Exercise materials Start Marker

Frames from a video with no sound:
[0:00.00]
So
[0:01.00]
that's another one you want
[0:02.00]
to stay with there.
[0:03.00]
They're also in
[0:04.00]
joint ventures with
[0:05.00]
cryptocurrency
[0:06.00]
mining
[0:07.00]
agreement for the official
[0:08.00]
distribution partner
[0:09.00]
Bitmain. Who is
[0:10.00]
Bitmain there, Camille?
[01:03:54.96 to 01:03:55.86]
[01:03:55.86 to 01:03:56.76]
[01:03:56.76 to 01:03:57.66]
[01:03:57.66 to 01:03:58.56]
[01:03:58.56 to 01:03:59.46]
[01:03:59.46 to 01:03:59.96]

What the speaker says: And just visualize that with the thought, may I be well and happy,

Exercise materials End Marker
Exercise materials Start Marker

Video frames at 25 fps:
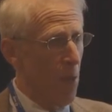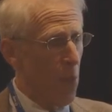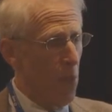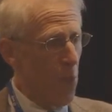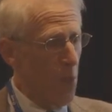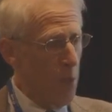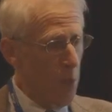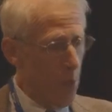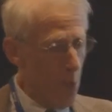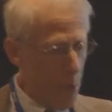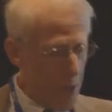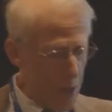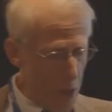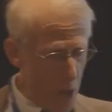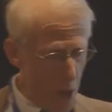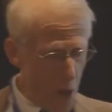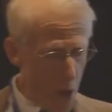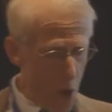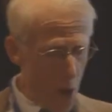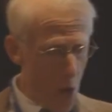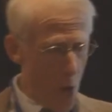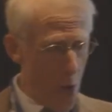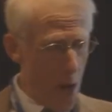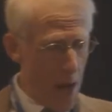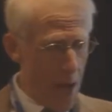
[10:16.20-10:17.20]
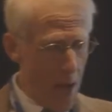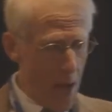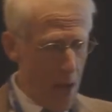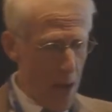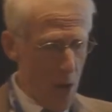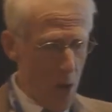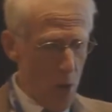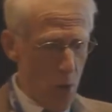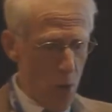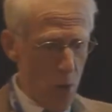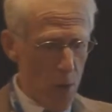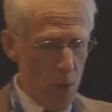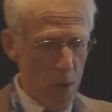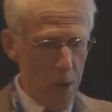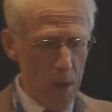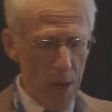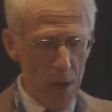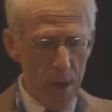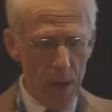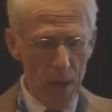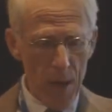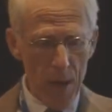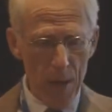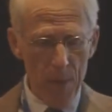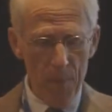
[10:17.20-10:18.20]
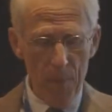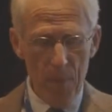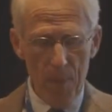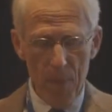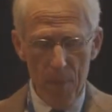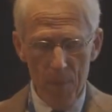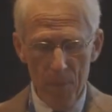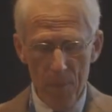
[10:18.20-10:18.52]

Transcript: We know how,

Exercise materials End Marker
Exercise materials Start Marker

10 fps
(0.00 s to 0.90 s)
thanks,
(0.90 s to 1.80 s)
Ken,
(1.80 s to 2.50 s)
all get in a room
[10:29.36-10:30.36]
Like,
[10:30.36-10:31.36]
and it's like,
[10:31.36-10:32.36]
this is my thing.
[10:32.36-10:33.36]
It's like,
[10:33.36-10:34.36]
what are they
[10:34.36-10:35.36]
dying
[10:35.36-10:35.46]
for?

Exercise materials End Marker

Output the lines above exactly, but only those between the line holding "Frames from a" and the line holding "[01:03:59.46 to 01:03:59.96]", inclusive.

◆ Answer box:
Frames from a video with no sound:
[0:00.00]
So
[0:01.00]
that's another one you want
[0:02.00]
to stay with there.
[0:03.00]
They're also in
[0:04.00]
joint ventures with
[0:05.00]
cryptocurrency
[0:06.00]
mining
[0:07.00]
agreement for the official
[0:08.00]
distribution partner
[0:09.00]
Bitmain. Who is
[0:10.00]
Bitmain there, Camille?
[01:03:54.96 to 01:03:55.86]
[01:03:55.86 to 01:03:56.76]
[01:03:56.76 to 01:03:57.66]
[01:03:57.66 to 01:03:58.56]
[01:03:58.56 to 01:03:59.46]
[01:03:59.46 to 01:03:59.96]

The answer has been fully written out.